Stored data:
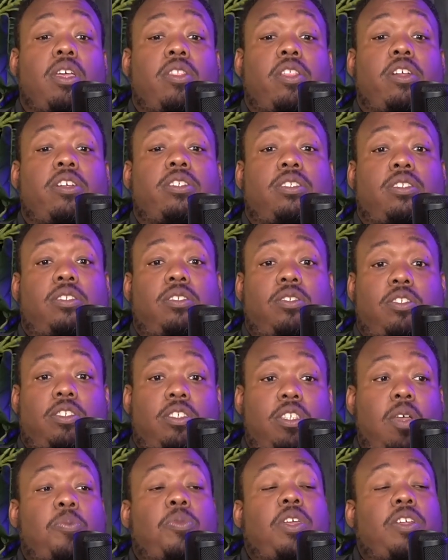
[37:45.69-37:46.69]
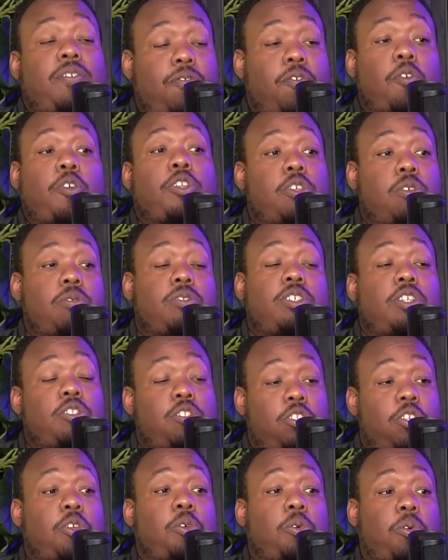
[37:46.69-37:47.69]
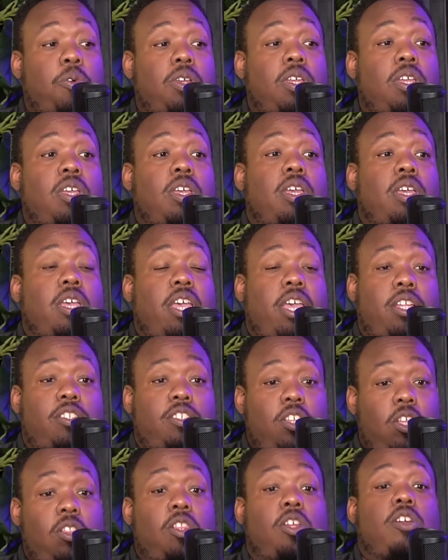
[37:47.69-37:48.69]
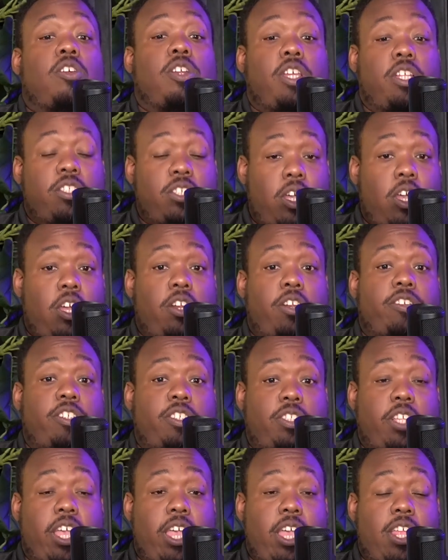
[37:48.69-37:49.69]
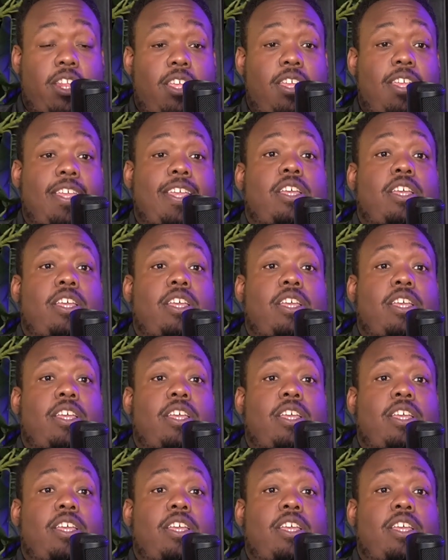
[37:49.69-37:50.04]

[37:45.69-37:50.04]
There's something for you to do and to learn and to understand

▶ **ABOUT THIS TASK**:
Please copy the data shown above word for word, omitting the pictures.

▶ **RESPONSE TO THE TASK**:
[37:45.69-37:46.69]
[37:46.69-37:47.69]
[37:47.69-37:48.69]
[37:48.69-37:49.69]
[37:49.69-37:50.04]

[37:45.69-37:50.04]
There's something for you to do and to learn and to understand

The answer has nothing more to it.